[Stored data entries]
= Beginning of Section =

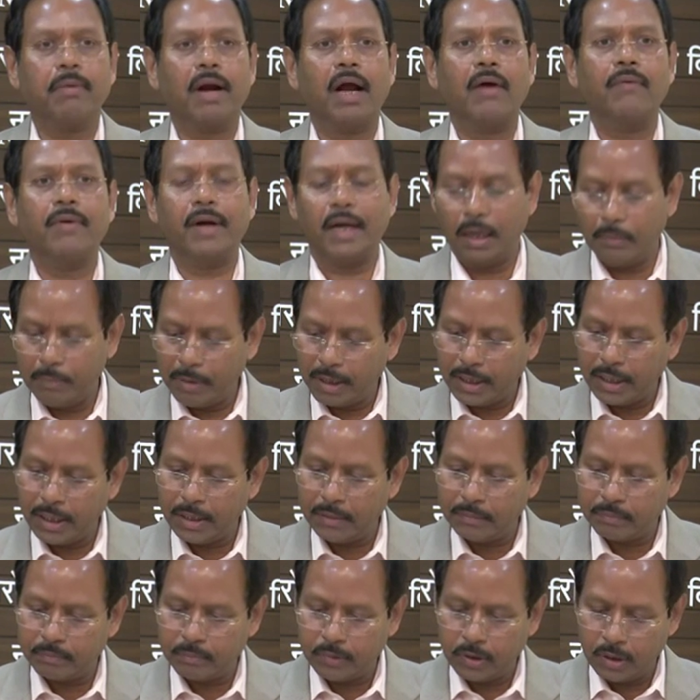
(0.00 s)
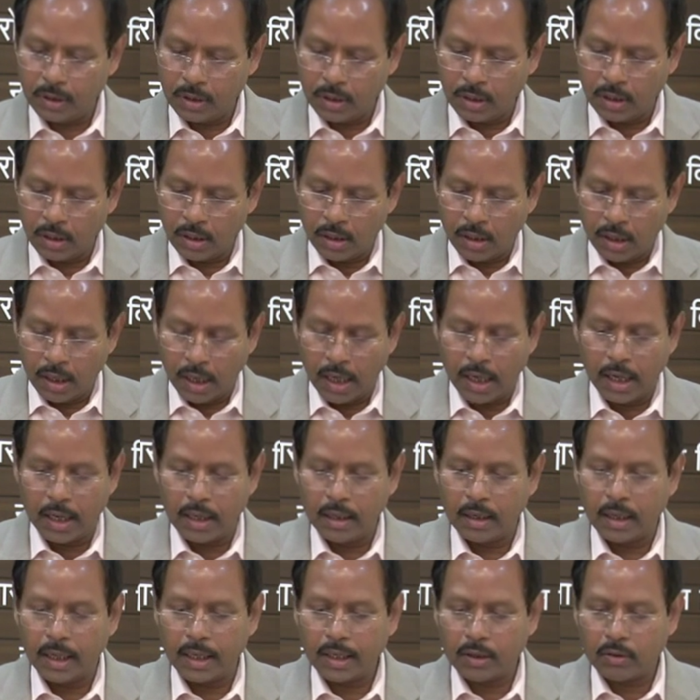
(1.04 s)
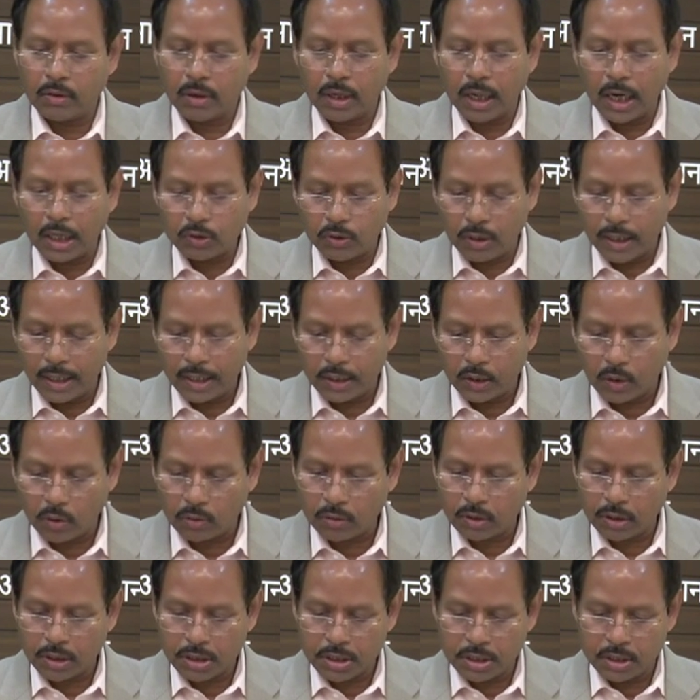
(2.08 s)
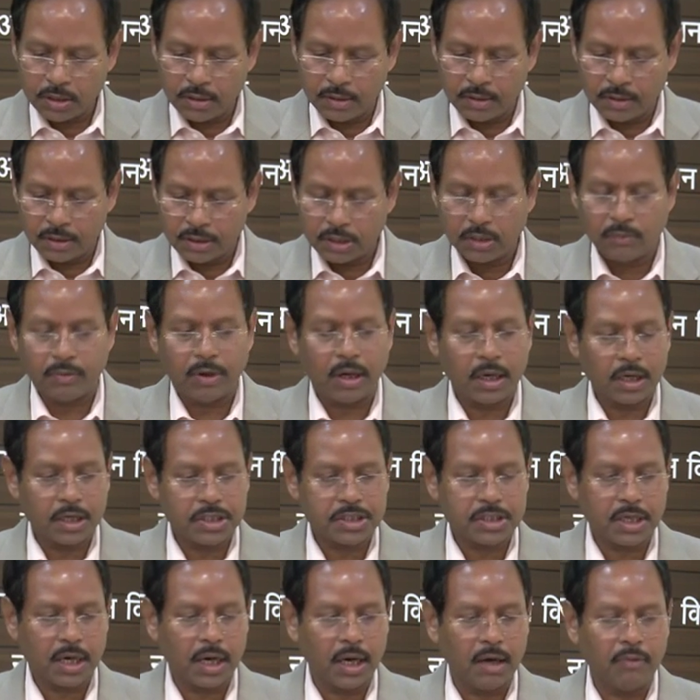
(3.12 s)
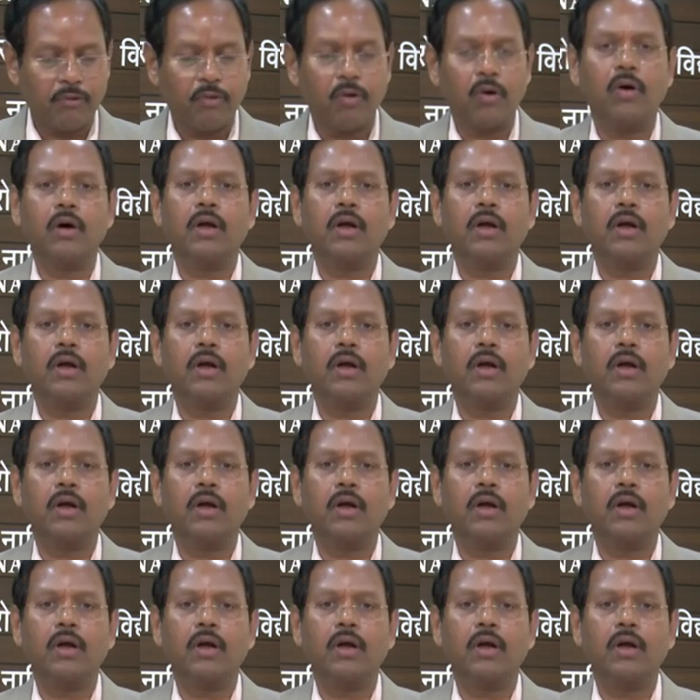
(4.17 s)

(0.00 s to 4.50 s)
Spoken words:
Private Limited, and I congratulate Dr. Jawahar Shah for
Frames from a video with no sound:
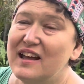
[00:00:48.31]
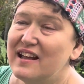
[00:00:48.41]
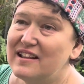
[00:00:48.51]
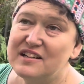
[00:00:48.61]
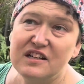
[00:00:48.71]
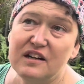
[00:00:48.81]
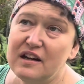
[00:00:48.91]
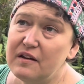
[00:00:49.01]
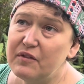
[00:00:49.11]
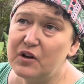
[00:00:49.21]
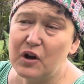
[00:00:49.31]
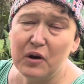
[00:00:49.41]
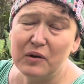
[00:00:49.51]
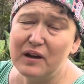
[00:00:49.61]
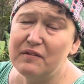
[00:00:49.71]
They didn't even
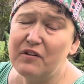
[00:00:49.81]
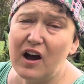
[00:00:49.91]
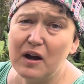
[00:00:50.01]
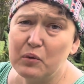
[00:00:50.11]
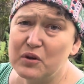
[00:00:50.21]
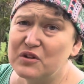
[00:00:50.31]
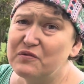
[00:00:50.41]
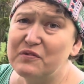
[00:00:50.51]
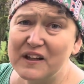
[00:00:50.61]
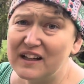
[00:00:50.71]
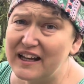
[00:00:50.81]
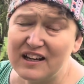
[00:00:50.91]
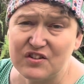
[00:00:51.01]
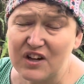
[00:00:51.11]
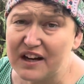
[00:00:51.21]
know if I would feel any
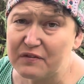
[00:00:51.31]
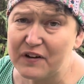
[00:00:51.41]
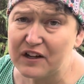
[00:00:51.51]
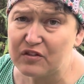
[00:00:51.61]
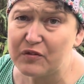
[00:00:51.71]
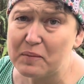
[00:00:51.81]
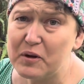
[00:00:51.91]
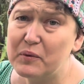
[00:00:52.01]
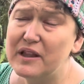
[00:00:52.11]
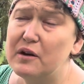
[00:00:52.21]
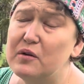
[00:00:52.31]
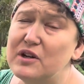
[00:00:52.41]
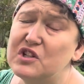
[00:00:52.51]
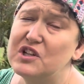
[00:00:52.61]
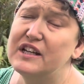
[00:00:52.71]
side effects from it when they were
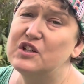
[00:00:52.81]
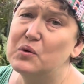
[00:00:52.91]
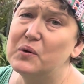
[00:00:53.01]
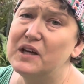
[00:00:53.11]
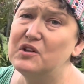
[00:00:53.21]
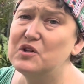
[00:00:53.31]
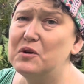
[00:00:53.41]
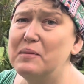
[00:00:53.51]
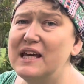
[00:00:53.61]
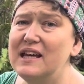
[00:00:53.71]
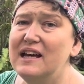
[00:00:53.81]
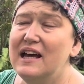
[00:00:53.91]
initially talking to me,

= End of Section =

◆ WHAT IS BEING ASKED ◆
What is needed is an exact copy of each line from the top of the data above through the line containing "[00:00:50.31]", with no pictures.

◆ RESPONSE ◆
(0.00 s)
(1.04 s)
(2.08 s)
(3.12 s)
(4.17 s)

(0.00 s to 4.50 s)
Spoken words:
Private Limited, and I congratulate Dr. Jawahar Shah for
Frames from a video with no sound:
[00:00:48.31]
[00:00:48.41]
[00:00:48.51]
[00:00:48.61]
[00:00:48.71]
[00:00:48.81]
[00:00:48.91]
[00:00:49.01]
[00:00:49.11]
[00:00:49.21]
[00:00:49.31]
[00:00:49.41]
[00:00:49.51]
[00:00:49.61]
[00:00:49.71]
They didn't even
[00:00:49.81]
[00:00:49.91]
[00:00:50.01]
[00:00:50.11]
[00:00:50.21]
[00:00:50.31]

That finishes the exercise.